Nearly half of respondents in a Centre for Social Justice survey of 1,500 women aged 18 to 35 who do not want children pointed to the steep cost of childcare, while 38 percent cited the wish to advance their careers and 41 percent mentioned the desire for a larger house beforehand. The US Census Bureau reported in September 2025 that childlessness among women ages 25 to 29 had increased from approximately 50 percent to 63 percent, with similar rises observed in other younger cohorts due to priorities around economic security. A Pew Research Center analysis found that 44 percent of American non-parents aged 18 to 49 consider it not too likely or not at all likely that they will ever have children.

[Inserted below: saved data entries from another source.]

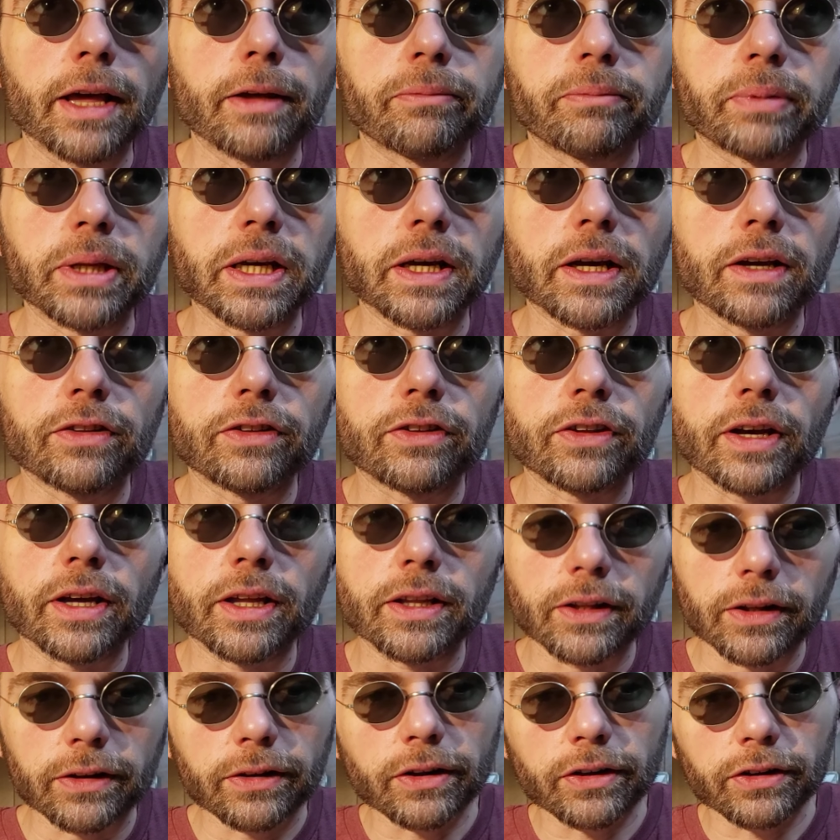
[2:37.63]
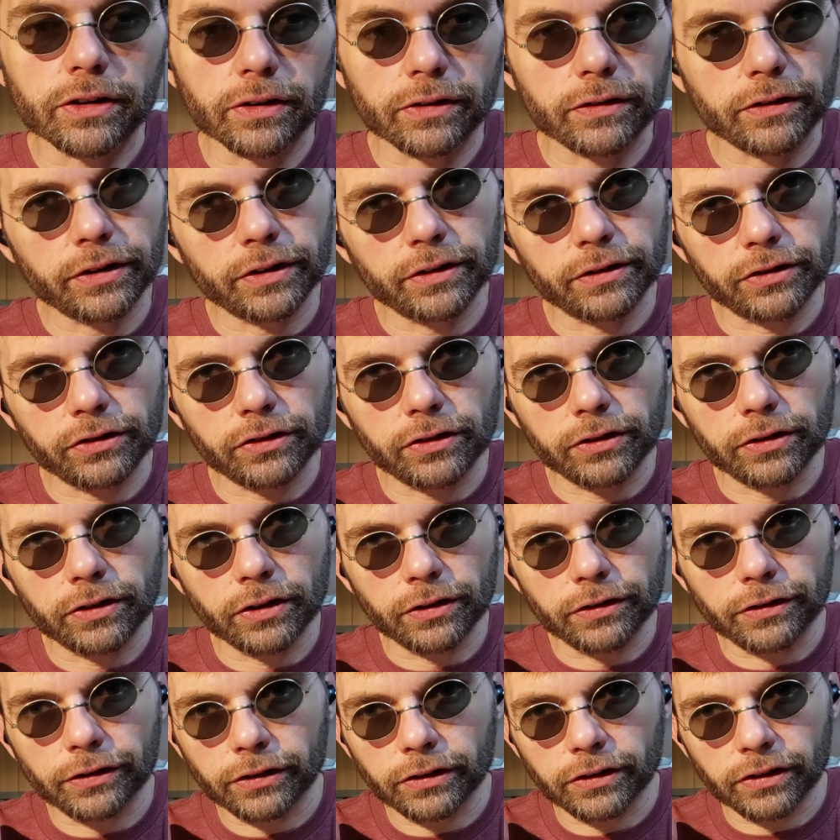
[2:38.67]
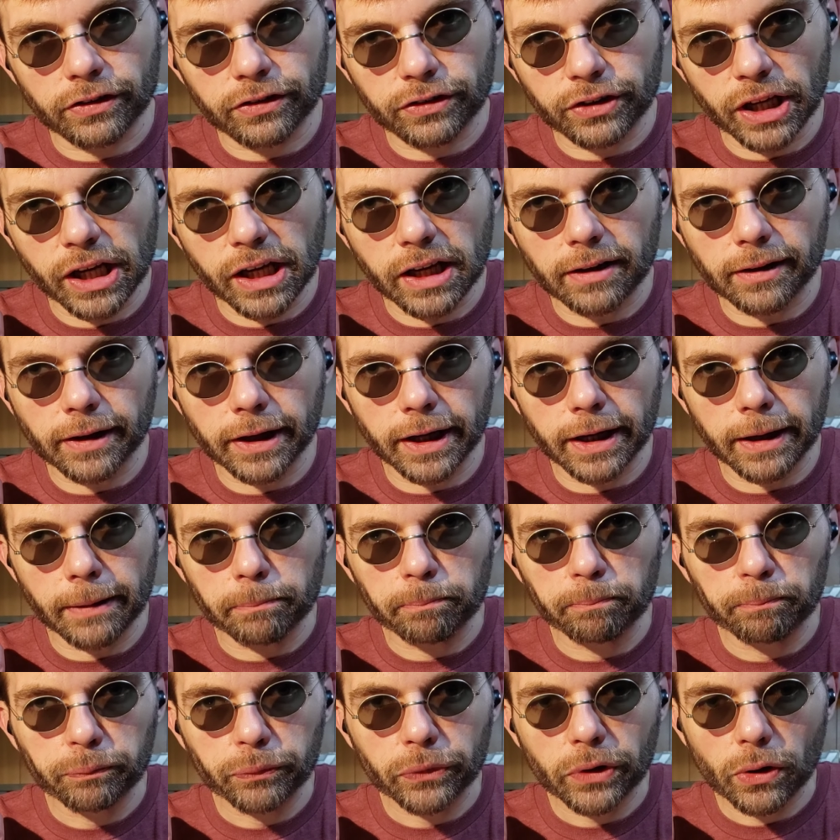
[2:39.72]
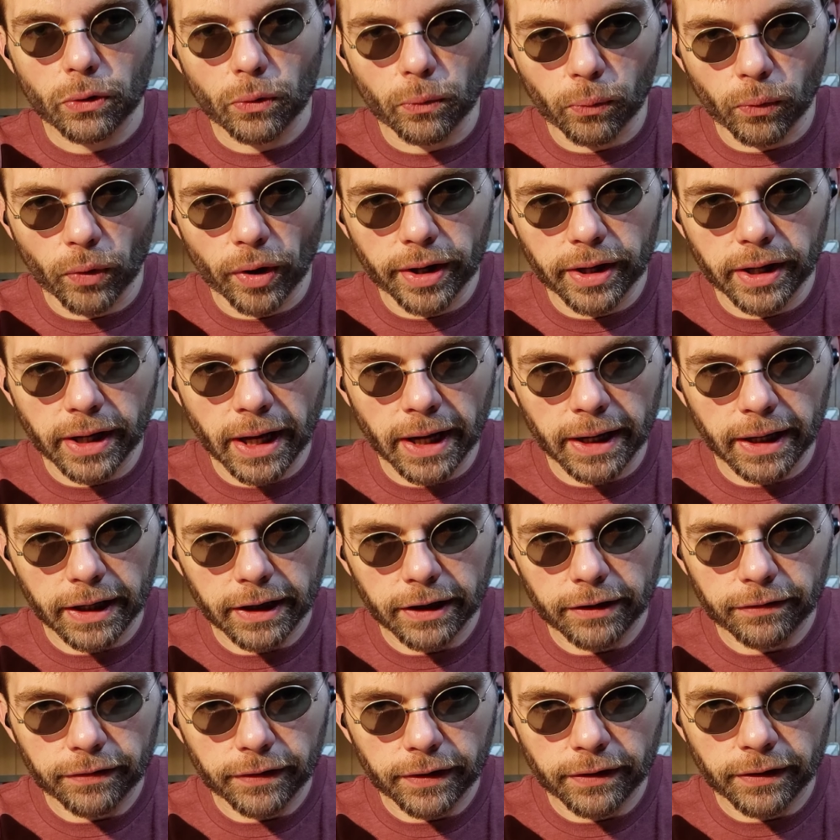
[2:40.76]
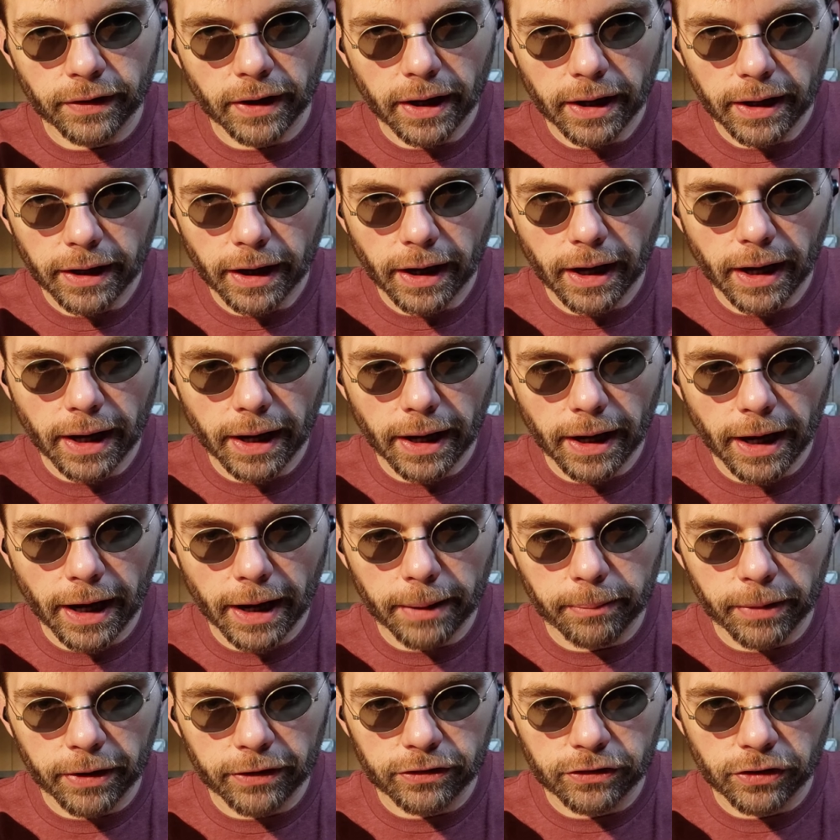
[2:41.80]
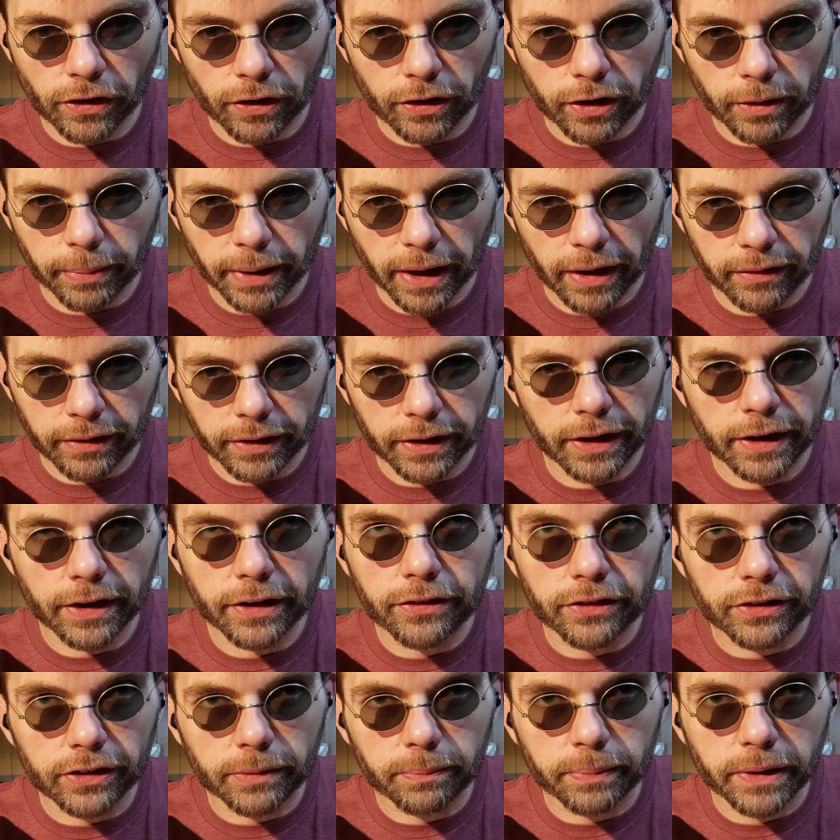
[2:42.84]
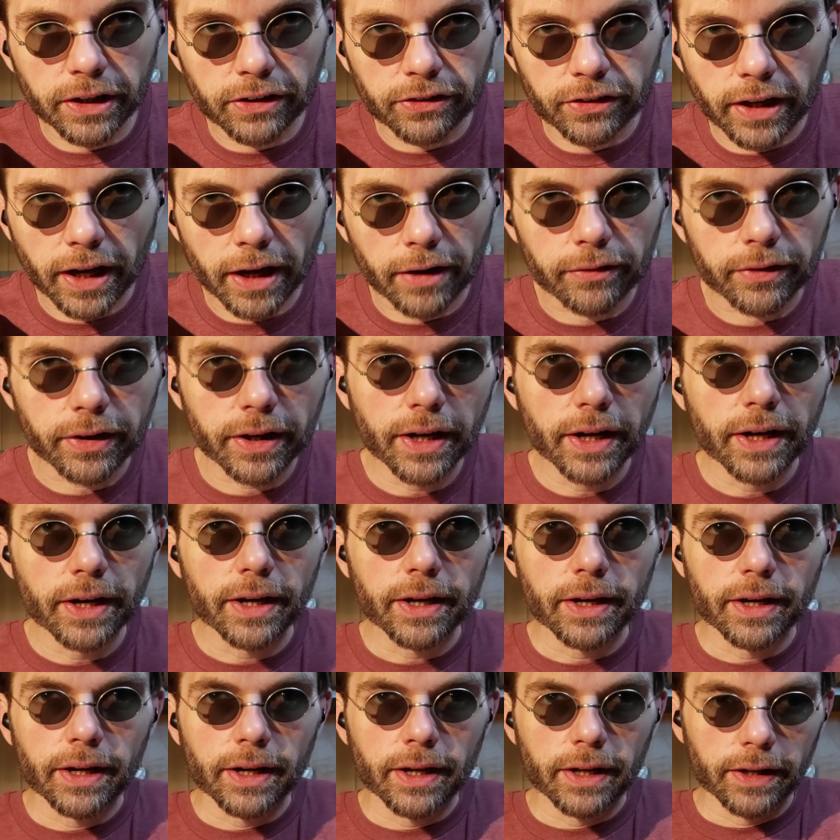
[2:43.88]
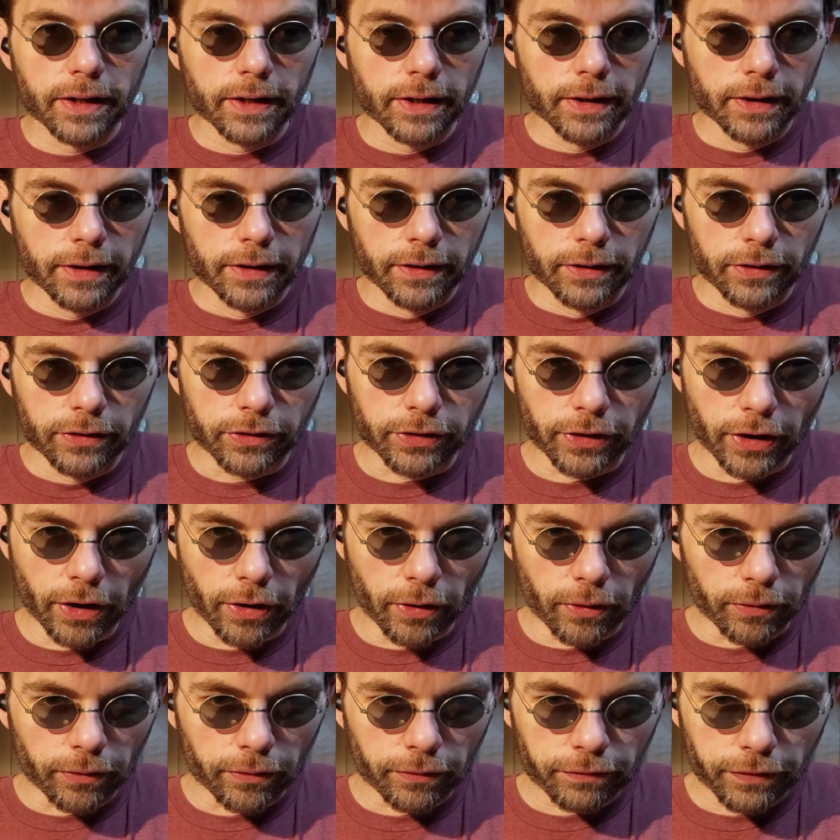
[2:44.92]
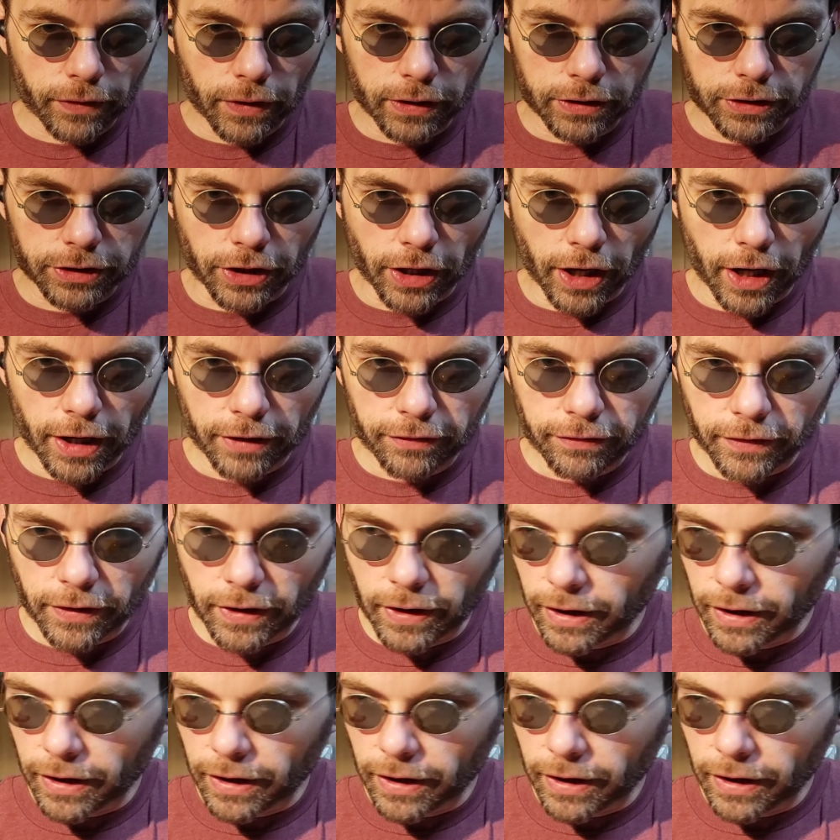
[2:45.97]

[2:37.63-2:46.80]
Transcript: because there's distinctly one negative that I must talk about, and it isn't the piece count. So first off,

The Organisation for Economic Co-operation and Development data places the average total fertility rate across member states at 1.5 children per woman in 2022, down from 3.3 in 1960. Psychology Today referenced a meta-analysis showing that 39 percent of young people worldwide express hesitation about having children because of climate change’s projected impact on future living conditions. The United Nations has characterised the ongoing global fertility decline as unprecedented, with more than half the world’s population now living in countries where the total fertility rate sits below two children per woman.